[Stored data entries]

────────────────────

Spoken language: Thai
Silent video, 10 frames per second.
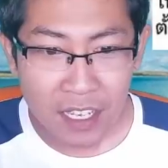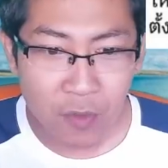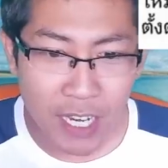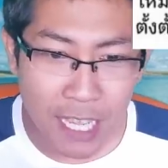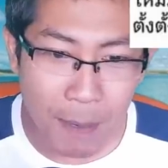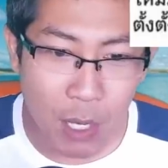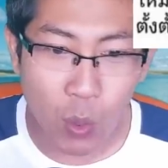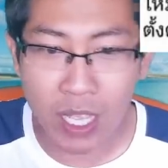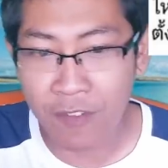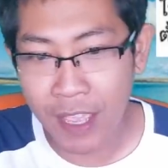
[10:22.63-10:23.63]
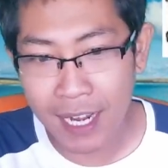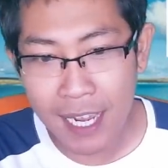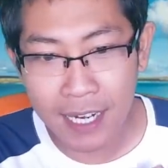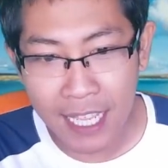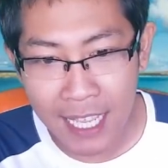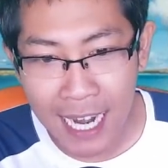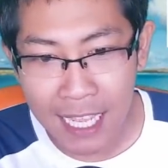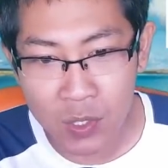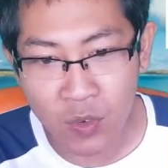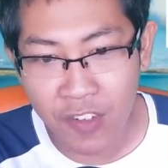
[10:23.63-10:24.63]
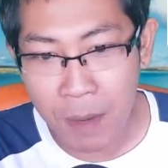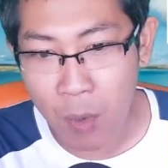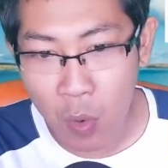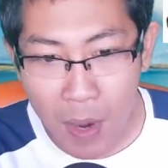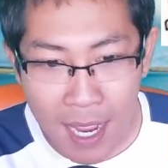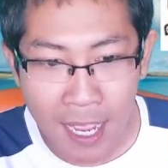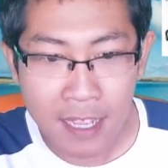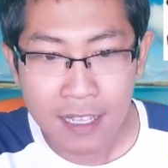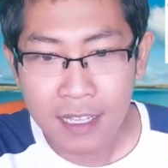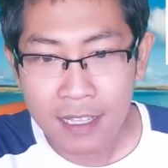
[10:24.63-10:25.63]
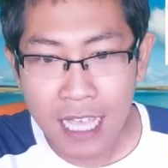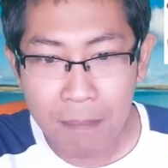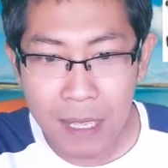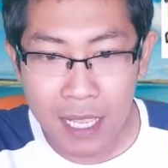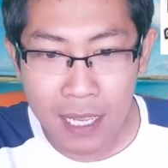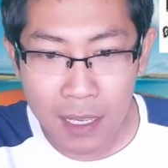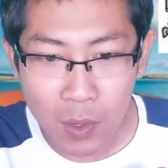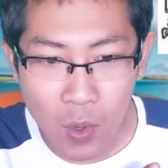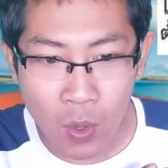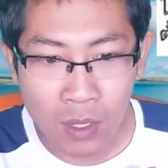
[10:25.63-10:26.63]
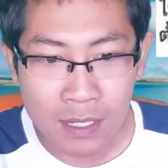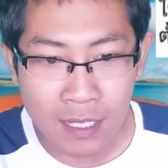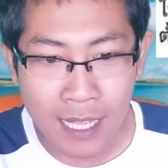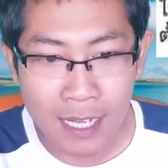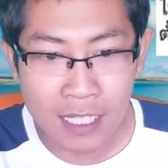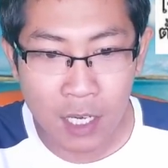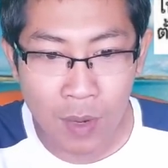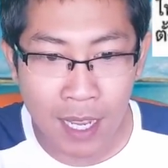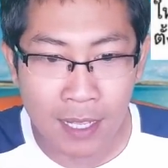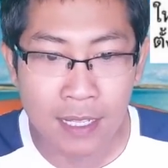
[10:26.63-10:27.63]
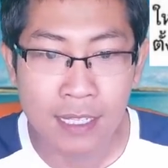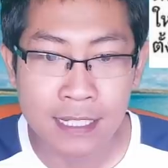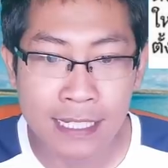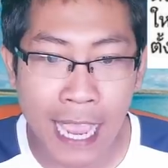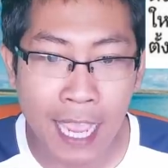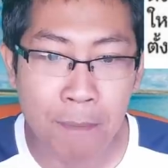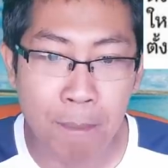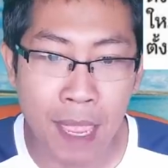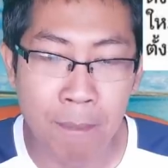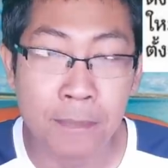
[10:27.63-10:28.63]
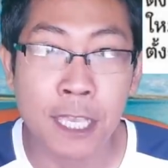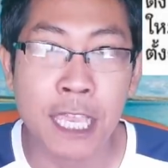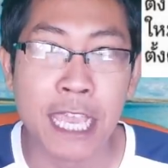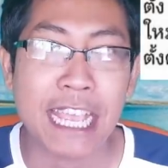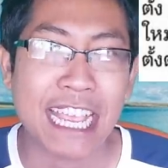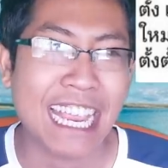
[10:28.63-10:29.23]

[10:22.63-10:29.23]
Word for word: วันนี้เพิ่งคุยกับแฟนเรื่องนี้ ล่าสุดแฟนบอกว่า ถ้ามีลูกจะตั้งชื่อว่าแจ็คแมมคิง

────────────────────

- _Task goal_: Begin at the line containing "[10:26.63-10:27.63]" and extract every line through the end of the records, inclusive, exactly and only; omit pictures.

- _Task response_:
[10:26.63-10:27.63]
[10:27.63-10:28.63]
[10:28.63-10:29.23]

[10:22.63-10:29.23]
Word for word: วันนี้เพิ่งคุยกับแฟนเรื่องนี้ ล่าสุดแฟนบอกว่า ถ้ามีลูกจะตั้งชื่อว่าแจ็คแมมคิง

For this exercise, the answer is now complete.